Ricciardi miraba al cura con los ojos encendidos, parecía que un inmenso fuego interior lo hiciera temblar. El hombre bisbiseaba, moviendo apenas los labios. Emitía un silbido y el padre Pierino se encogió instintivamente en la silla, casi horrorizado.

—Yo lo veo, ¿me comprende, padre? Veo y siento el dolor de los muertos que siguen aferrados a la vida que ya no tienen. Y sé cómo es, siento el rumor de la sangre que fluye. El pensamiento que los abandona, la mente que se agarra con las uñas al último retazo de existencia que se escapa. ¿El amor, dice? Si supiera usted cuánta muerte hay en su amor, padre. Cuánto odio. Permítame que le diga que el hombre es imperfecto, padre. Lo sé muy bien.

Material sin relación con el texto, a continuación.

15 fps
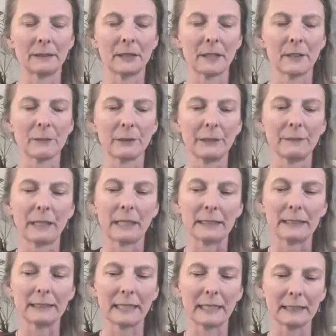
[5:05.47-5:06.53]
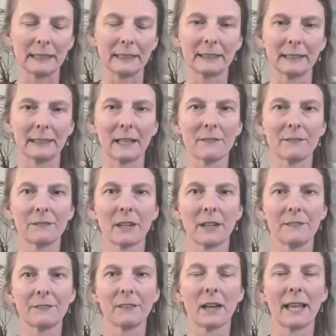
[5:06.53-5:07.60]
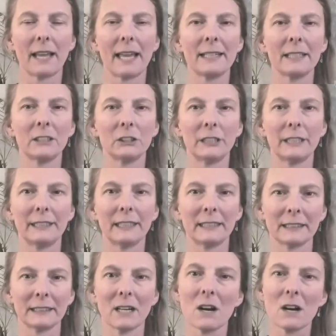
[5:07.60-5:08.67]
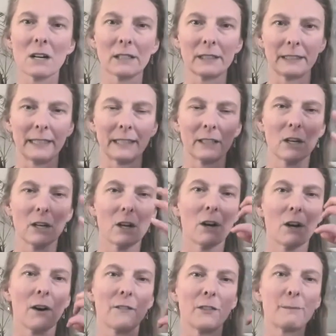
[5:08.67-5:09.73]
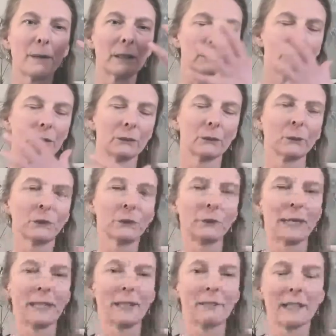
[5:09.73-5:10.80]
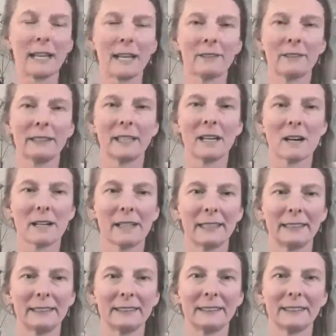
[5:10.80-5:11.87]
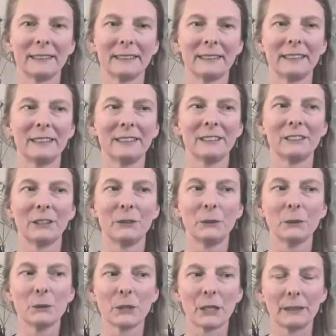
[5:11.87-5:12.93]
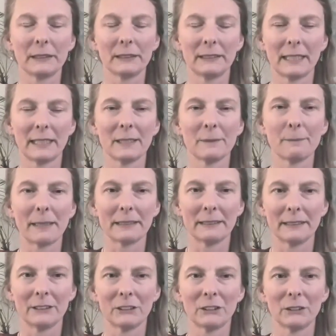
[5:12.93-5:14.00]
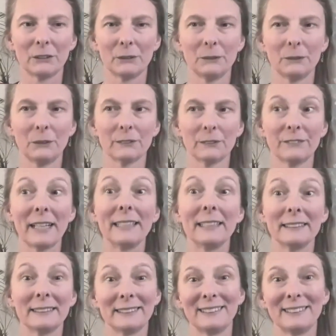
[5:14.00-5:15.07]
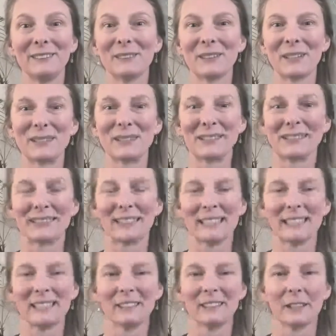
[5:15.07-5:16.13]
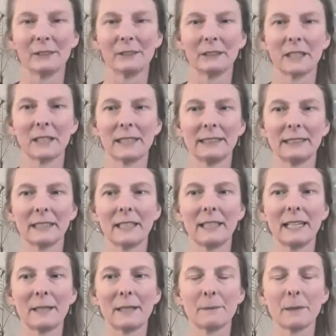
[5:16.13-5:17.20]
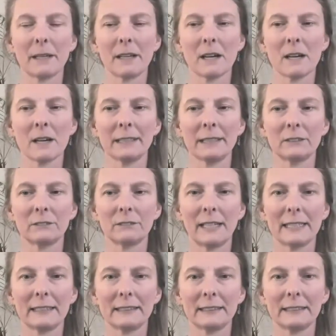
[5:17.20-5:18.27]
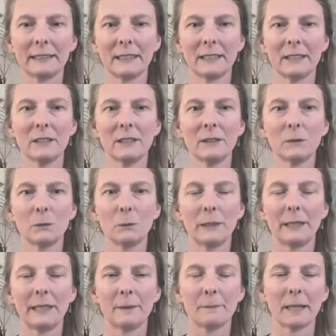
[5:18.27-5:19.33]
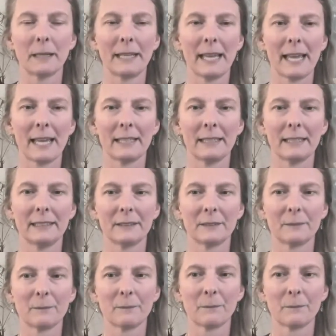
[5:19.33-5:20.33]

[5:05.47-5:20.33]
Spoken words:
you know, if we get sent into that fight flight energy, there's a hardening of the muscles all the way around the eyes. So you're going to send a message to your face. You're going to say to those eyes, I let my eyes rest within my head.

El padre Pierino observaba al comisario con ojos desorbitados. De algún modo comprendía que Ricciardi hablaba en serio, que no se servía de metáforas. ¿Qué había en el ánimo de aquel hombre? ¿Qué ocultaban aquellos ojos transparentes y desesperados? El vicepárroco sintió una pena inmensa y una humana repulsión.

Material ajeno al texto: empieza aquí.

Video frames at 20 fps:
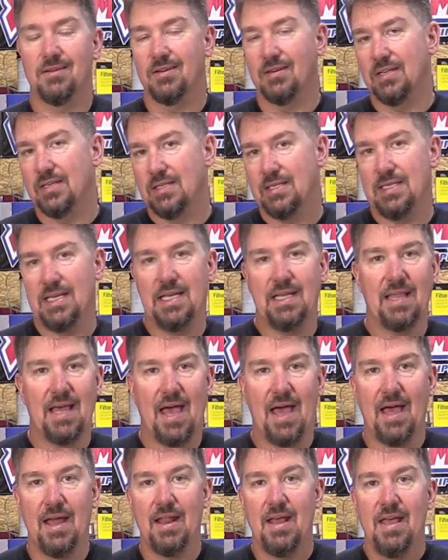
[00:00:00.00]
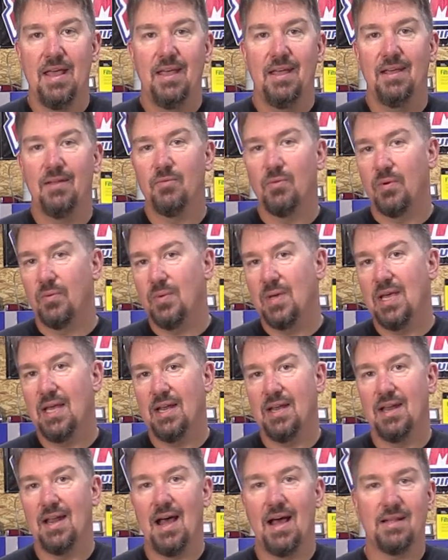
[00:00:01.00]
You're going to see that. And when we
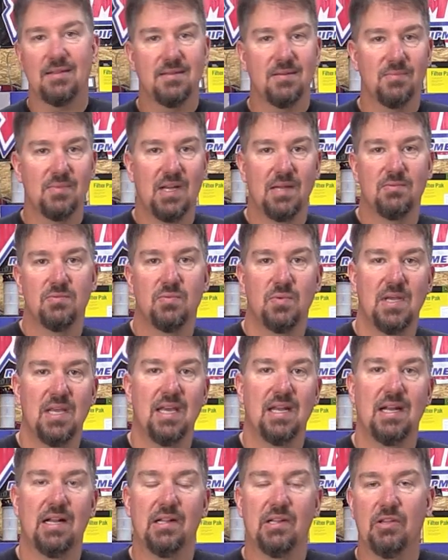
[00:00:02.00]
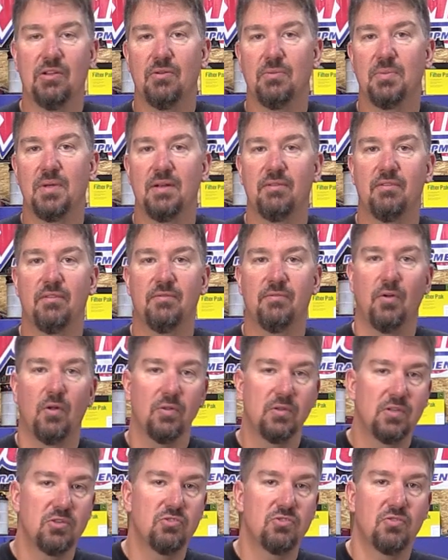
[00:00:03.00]
hit a knot, sometimes we hit a little bit of a
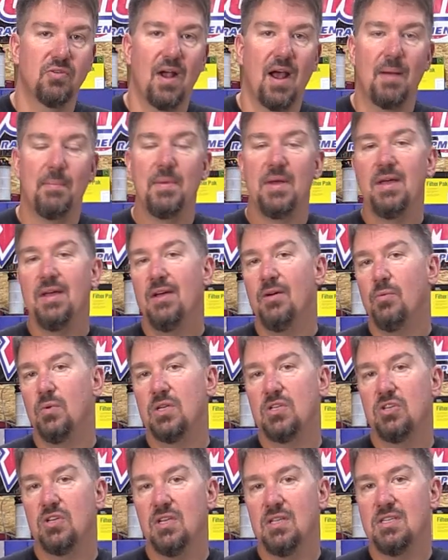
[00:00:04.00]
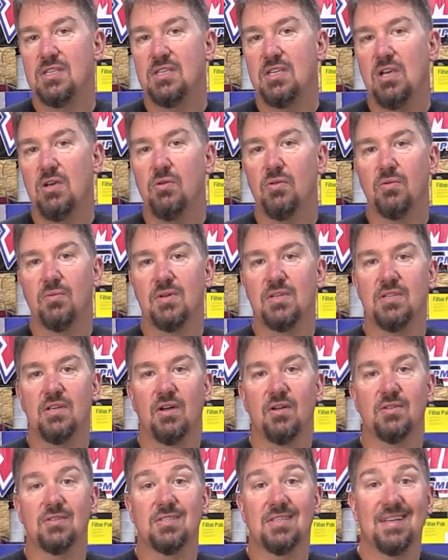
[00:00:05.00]
voltage drop, which can skew the
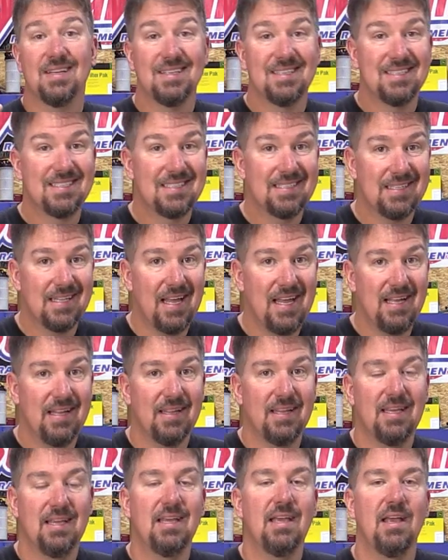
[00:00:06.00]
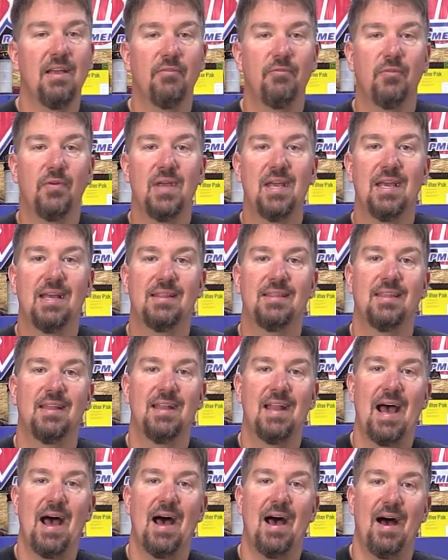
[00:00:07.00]
results slightly if we hit
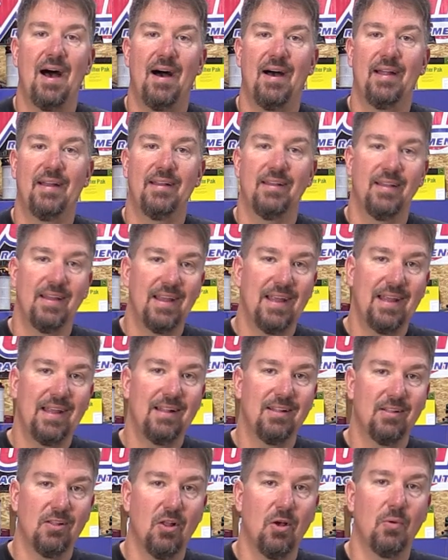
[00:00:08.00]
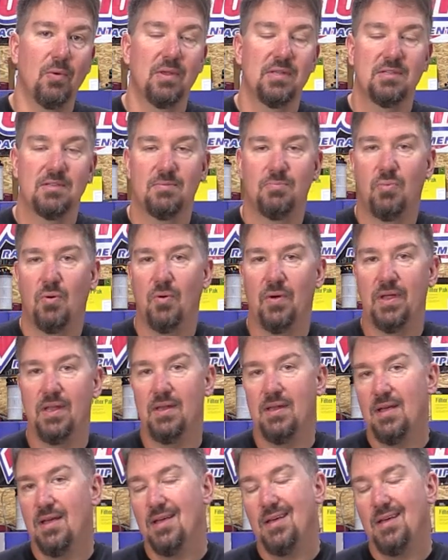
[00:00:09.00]
the knot on a lowest point.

—Yo… yo creo en Dios, comisario. Y creo que si a algunos les reserva un sufrimiento mayor que a otros, es porque tiene Sus fines. Si eso puede servir de ayuda al prójimo, si puede ayudar a tanta gente, entonces es posible que su sufrimiento esté justificado, quizá todo ese dolor tenga un sentido.

Ricciardi recuperó el control poco a poco, se apoyó en el respaldo de la silla, suspiró levemente, cerró los ojos y volvió a abrirlos. Y entonces mostró otra vez ese rostro inexpresivo tan suyo. El padre Pierino se sintió aliviado, como si por un instante, un solo instante, se hubiera asomado al infierno.

—Padre Pierino, debe saber que me ha sido de gran ayuda. Le prometo que la información que me ha dado, tal como acordamos en su momento, no será utilizada para mandar a la cárcel a un inocente, y que será comprobada con la máxima atención.

—Me alegro de haberle resultado útil, comisario. A cambio le voy a pedir una cosa, que me prometa que, cuando termine este horrible suceso, vendrá a verme. Y que iremos juntos a la ópera y, naturalmente, usted correrá con los gastos.

Ricciardi exhibió su mueca habitual que el padre Pierino había aprendido a reconocer como una sonrisa.

—Es un precio muy alto para mí, padre. Pero se lo prometo.